-- Opening Marker --
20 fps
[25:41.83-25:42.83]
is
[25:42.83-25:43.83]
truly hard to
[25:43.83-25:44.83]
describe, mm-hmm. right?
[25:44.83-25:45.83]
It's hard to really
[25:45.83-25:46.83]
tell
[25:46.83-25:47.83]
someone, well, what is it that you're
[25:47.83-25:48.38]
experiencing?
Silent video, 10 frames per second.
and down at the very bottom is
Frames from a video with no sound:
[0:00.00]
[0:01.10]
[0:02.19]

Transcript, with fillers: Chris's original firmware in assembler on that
-- Closing Marker --
-- Opening Marker --
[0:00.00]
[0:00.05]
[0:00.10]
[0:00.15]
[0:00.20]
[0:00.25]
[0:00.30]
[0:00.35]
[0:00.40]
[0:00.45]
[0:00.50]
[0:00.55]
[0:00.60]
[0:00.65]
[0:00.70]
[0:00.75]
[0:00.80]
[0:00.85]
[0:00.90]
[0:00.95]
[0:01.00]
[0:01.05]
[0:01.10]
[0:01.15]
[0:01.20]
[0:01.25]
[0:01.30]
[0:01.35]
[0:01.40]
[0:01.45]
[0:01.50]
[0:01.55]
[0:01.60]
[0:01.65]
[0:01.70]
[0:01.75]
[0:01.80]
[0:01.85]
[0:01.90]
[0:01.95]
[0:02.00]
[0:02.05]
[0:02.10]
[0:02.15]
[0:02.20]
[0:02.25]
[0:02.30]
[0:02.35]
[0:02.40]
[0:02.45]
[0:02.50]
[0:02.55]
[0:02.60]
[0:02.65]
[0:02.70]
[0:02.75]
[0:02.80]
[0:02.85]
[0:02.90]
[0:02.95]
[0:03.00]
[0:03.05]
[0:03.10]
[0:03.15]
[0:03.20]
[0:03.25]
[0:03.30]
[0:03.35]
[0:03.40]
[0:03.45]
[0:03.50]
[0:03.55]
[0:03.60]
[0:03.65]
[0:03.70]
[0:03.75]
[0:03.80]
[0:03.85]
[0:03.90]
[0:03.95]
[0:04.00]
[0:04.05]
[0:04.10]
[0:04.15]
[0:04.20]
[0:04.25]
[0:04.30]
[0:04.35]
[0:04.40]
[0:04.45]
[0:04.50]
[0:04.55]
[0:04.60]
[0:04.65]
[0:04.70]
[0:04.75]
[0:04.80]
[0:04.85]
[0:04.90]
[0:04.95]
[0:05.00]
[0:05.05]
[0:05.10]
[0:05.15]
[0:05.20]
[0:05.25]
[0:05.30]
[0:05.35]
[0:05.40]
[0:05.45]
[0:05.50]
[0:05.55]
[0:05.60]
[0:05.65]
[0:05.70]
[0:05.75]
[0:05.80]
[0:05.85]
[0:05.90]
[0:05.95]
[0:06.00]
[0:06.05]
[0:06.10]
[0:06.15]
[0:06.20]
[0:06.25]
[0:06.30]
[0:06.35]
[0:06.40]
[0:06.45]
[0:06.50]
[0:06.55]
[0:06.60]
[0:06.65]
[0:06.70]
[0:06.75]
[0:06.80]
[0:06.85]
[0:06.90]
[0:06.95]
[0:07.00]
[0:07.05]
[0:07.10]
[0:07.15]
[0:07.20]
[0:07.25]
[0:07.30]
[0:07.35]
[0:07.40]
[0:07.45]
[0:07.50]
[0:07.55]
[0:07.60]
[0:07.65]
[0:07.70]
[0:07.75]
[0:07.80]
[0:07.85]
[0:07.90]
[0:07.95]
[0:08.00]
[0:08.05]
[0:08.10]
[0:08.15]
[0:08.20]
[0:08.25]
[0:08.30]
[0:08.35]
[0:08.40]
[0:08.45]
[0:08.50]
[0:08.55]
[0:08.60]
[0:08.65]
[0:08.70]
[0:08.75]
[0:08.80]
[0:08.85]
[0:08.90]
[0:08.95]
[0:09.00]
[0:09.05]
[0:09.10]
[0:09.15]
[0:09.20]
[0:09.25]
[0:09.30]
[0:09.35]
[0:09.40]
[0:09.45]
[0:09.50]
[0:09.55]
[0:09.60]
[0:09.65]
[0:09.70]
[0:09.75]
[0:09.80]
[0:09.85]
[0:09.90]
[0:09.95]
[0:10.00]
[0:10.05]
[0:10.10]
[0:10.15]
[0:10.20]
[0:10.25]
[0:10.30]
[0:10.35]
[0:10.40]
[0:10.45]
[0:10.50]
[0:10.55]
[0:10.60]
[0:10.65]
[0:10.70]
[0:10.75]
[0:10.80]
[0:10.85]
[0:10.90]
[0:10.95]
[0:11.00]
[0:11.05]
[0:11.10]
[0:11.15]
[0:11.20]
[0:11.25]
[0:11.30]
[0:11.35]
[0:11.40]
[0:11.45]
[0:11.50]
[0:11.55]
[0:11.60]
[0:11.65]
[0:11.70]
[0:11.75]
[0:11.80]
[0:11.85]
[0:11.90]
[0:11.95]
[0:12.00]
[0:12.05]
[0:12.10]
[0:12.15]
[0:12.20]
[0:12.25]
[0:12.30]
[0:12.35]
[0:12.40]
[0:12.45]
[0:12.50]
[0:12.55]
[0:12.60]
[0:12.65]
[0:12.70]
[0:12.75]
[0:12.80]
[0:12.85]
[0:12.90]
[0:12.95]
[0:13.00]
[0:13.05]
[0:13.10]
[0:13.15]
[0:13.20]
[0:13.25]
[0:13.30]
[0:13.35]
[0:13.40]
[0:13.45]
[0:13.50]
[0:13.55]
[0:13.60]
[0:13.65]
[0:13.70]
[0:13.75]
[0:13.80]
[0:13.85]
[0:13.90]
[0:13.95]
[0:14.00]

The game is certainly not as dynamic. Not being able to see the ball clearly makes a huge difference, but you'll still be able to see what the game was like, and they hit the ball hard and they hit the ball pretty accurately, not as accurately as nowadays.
-- Closing Marker --
-- Opening Marker --
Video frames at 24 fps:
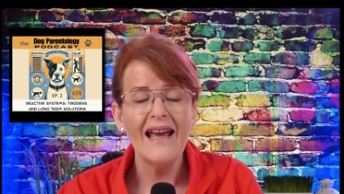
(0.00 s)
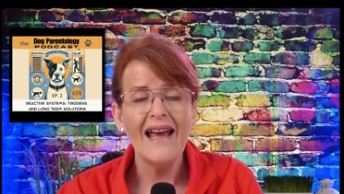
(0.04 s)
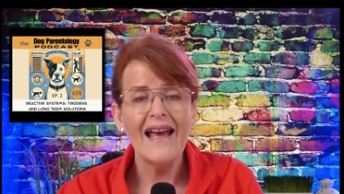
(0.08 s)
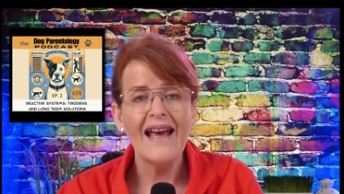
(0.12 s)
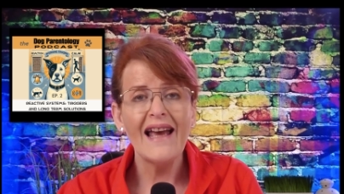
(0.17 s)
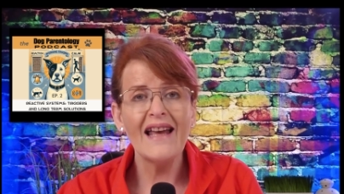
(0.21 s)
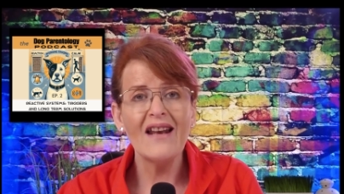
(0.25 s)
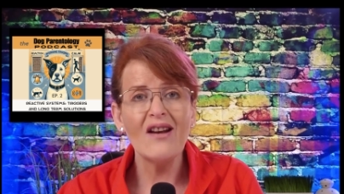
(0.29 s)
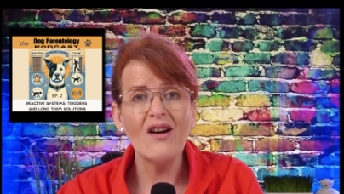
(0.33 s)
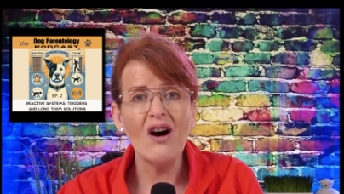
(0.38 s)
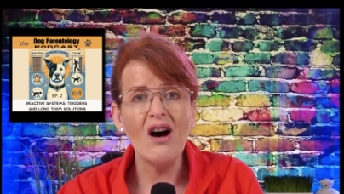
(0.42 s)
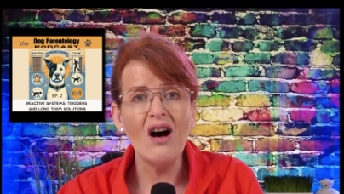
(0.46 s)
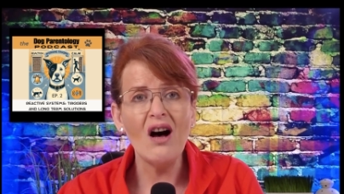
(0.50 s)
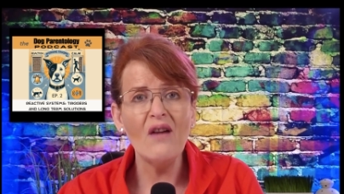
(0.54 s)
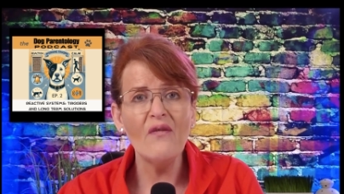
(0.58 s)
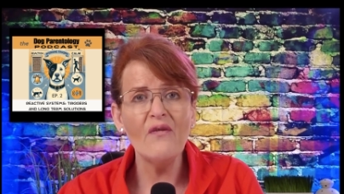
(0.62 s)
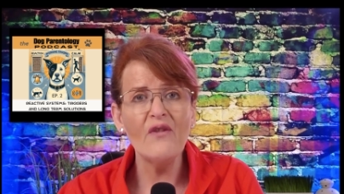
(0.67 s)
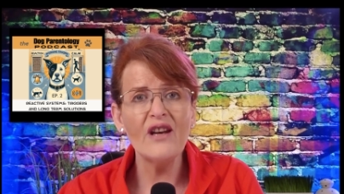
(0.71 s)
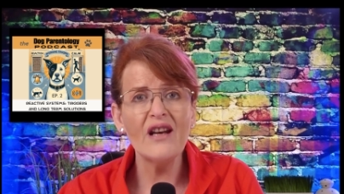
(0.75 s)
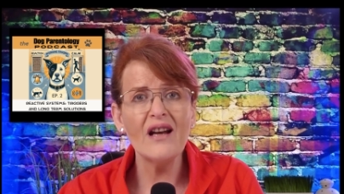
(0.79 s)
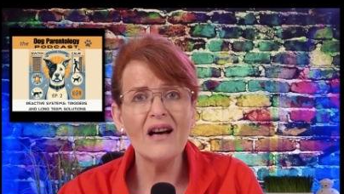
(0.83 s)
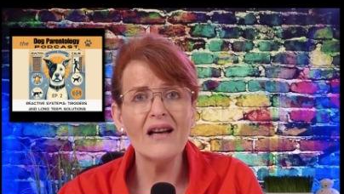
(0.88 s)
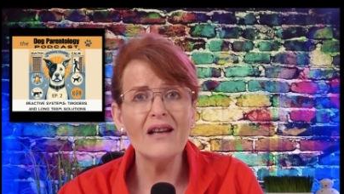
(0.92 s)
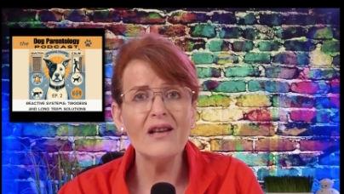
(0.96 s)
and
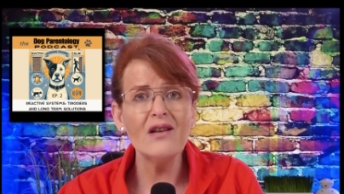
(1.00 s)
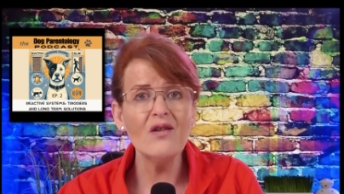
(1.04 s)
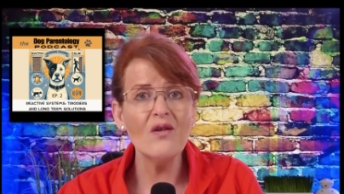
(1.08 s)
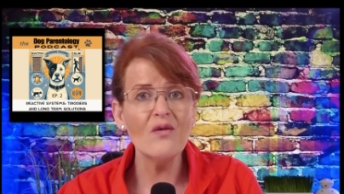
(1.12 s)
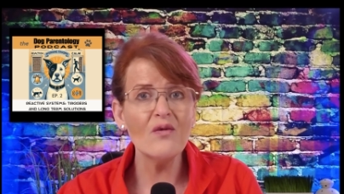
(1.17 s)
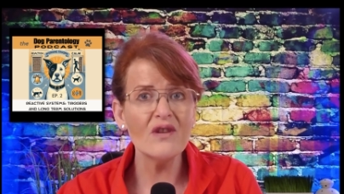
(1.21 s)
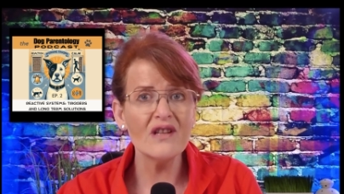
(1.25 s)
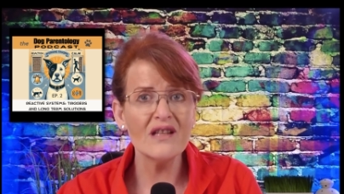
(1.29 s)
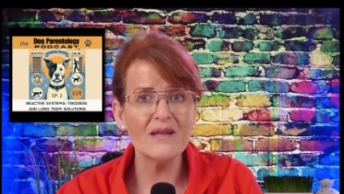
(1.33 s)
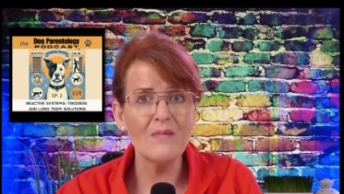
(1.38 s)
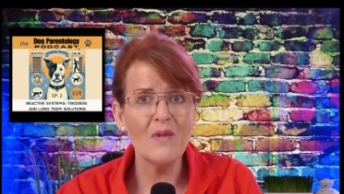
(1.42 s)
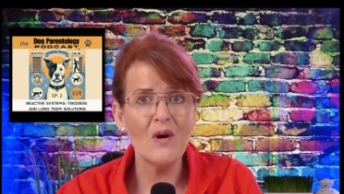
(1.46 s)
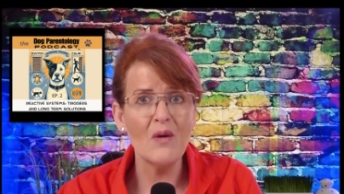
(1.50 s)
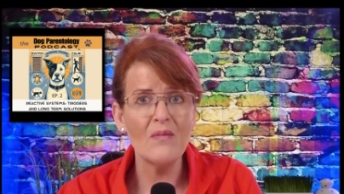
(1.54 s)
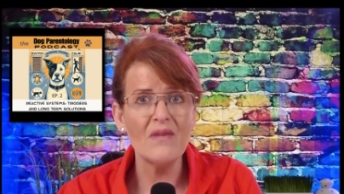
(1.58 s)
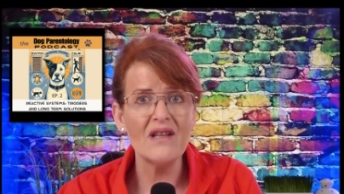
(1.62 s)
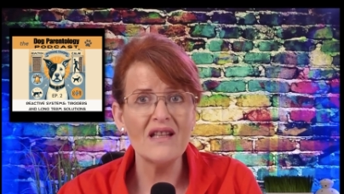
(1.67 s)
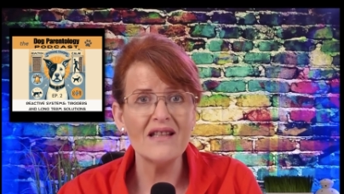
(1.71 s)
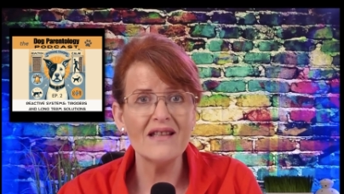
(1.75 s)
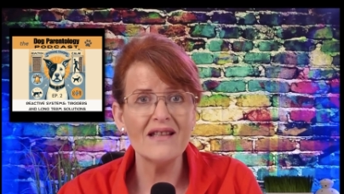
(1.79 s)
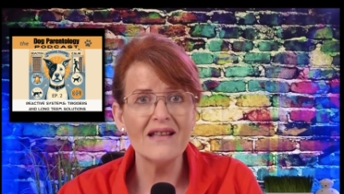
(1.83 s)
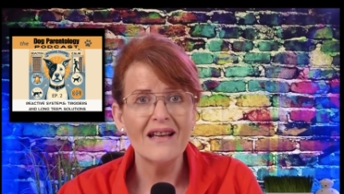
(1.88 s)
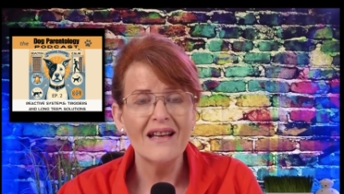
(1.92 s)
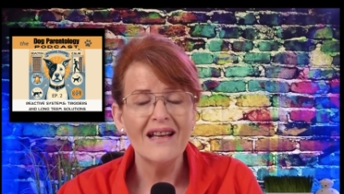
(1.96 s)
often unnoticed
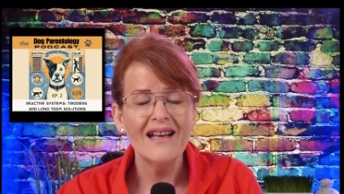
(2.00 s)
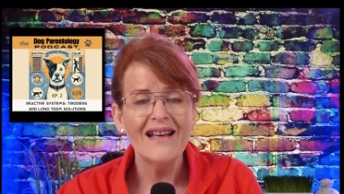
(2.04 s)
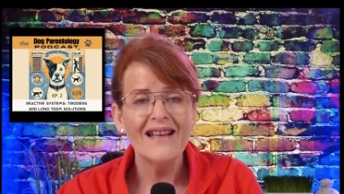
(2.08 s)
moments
-- Closing Marker --
- **TASK DESCRIPTION**: Reproduce every line of the material above that has the string "with".

- **EXERCISE RESPONSE**:
Frames from a video with no sound:
Transcript, with fillers: Chris's original firmware in assembler on that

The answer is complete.